According to researchers with Wake Forest University in North Carolina – who are working with the Pacific Northwest National Laboratory – when an ant comes across an intruder, other members of the colony will assist and help deal with any unwelcome visitor.
This type of "swarming intelligence", say researchers, is at the heart of the software under development and, claims Errin Fulp, the university's professor of computer science, has the ability to monitor an electrical power grid, looking of all types of malware.
If the approach proves successful in safeguarding the power grid, Fulp's team say it could have wide-ranging applications on protecting anything connected to SCADA (Supervisory Control and Data Acquisition) networks, the computer systems that control everything from water and sewer management systems to mass transit systems to manufacturing systems.
Fulp and his team are working with scientists at Pacific Northwest National Laboratory in Richland, Washington, on the next steps in the digital ants technology, which has taken several years to develop.
The university claims that the approach is so promising that it was named one of the 'ten technologies' that have the power to change our lives, by Scientific American magazine last year.

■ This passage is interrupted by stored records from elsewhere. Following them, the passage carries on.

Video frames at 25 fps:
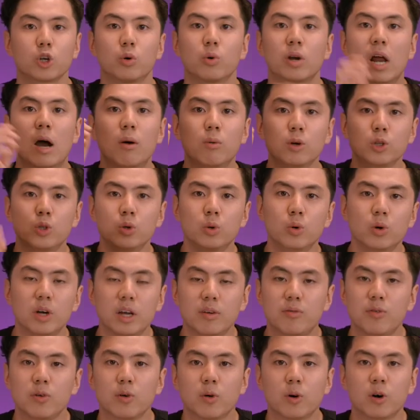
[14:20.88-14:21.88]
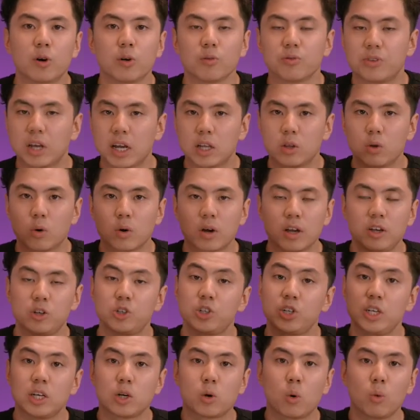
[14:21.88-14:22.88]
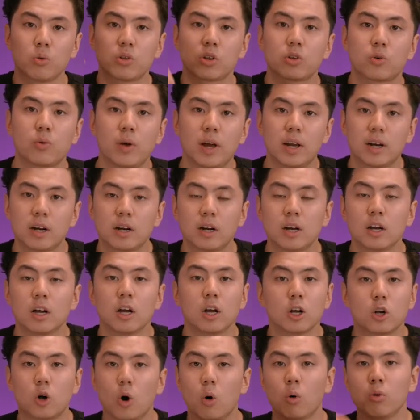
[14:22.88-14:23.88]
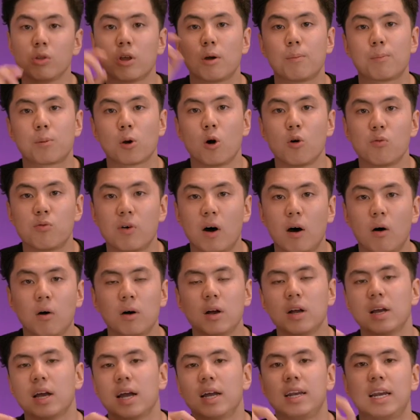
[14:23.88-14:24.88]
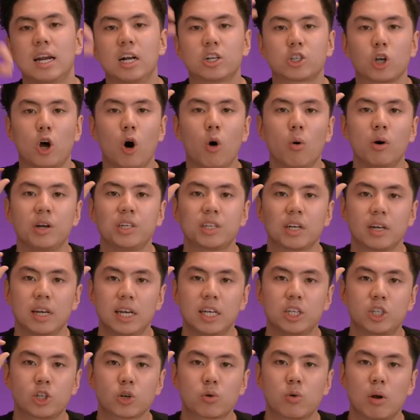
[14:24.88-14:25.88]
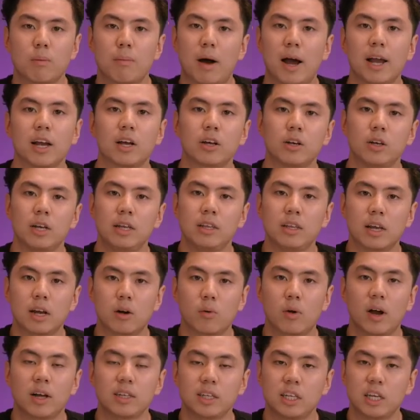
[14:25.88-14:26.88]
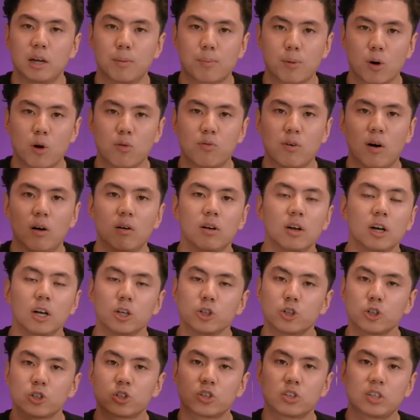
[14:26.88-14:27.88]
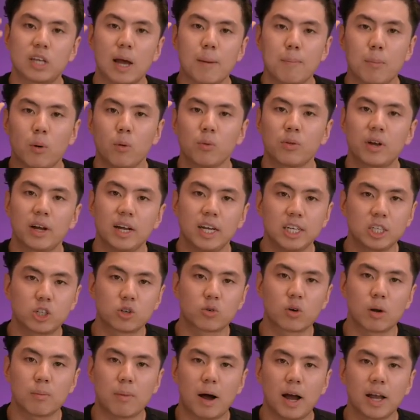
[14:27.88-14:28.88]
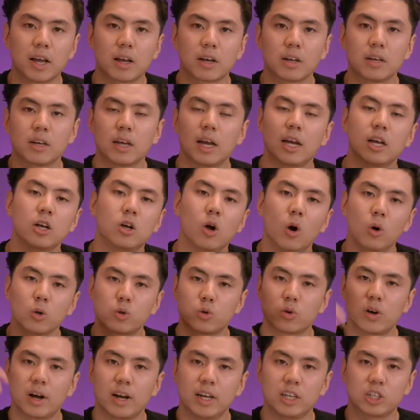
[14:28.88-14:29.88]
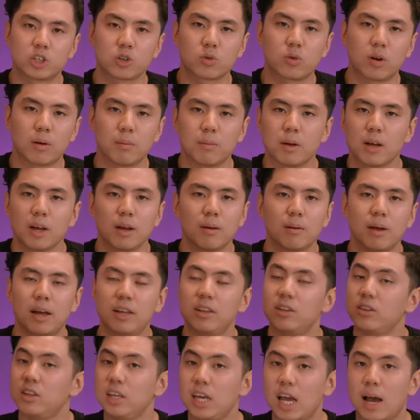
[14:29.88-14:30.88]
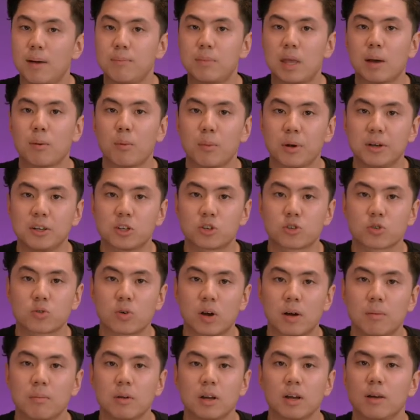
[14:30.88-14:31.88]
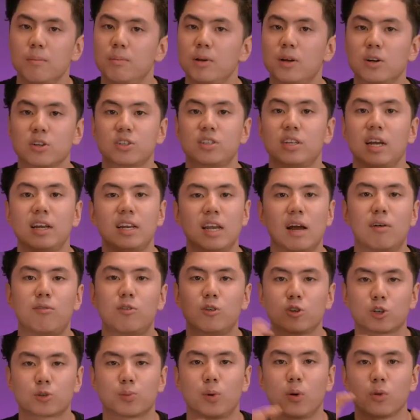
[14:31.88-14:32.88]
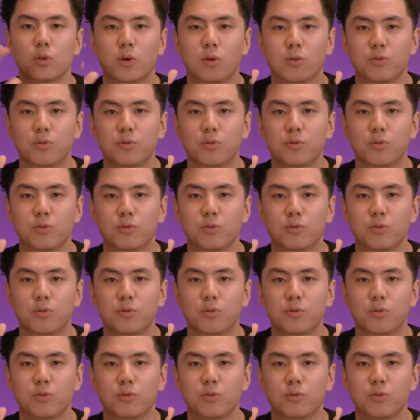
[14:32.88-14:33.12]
what I would do, if you're on TikTok, you see a content creator, go on their profile, and there's always an Instagram icon in there, right? In their profile. Just tap on their Instagram icon and go to their Instagram and DM them on Instagram, because they never respond on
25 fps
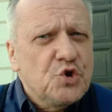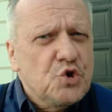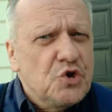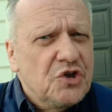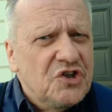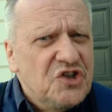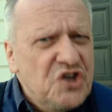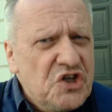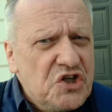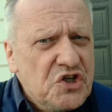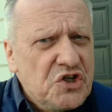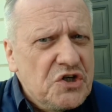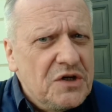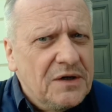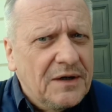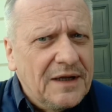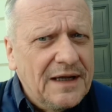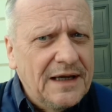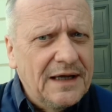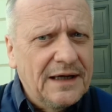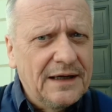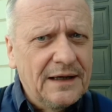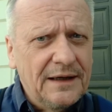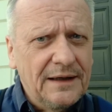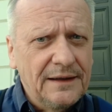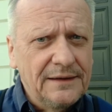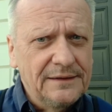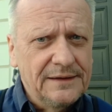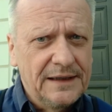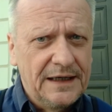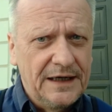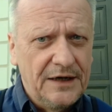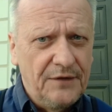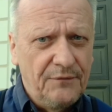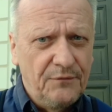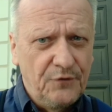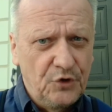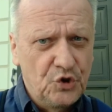tradition here
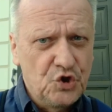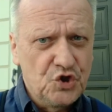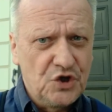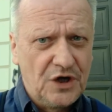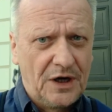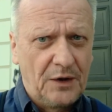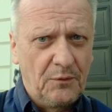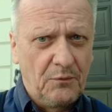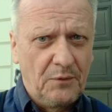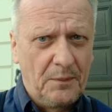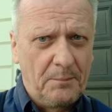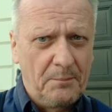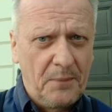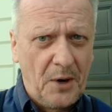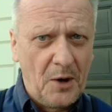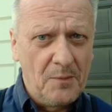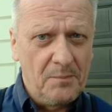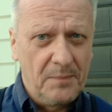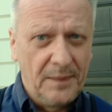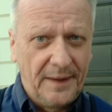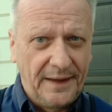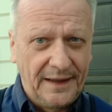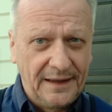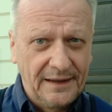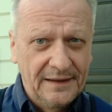in the Czech Republic.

According to Fulp, when the network connects to a power source, which connects to the smart grid, you have a jumping off point for computer viruses.
A cyberattack, he says, can have a real physical result of shutting off power to a city or a nuclear power plant.
The digital ants technology could transform cyber security because it adapts rapidly to changing threats, he adds.
"The idea is to deploy thousands of different types of digital ants, each looking for evidence of a threat", Fulp went on to explain, noting that as they move about the network, they leave digital trails modelled after the scent trails ants in nature use to guide other ants.
Then, each time a digital ant identifies some evidence, it is programmed to leave behind a stronger scent. Stronger scent trails attract more ants, producing the swarm that marks a potential computer infection.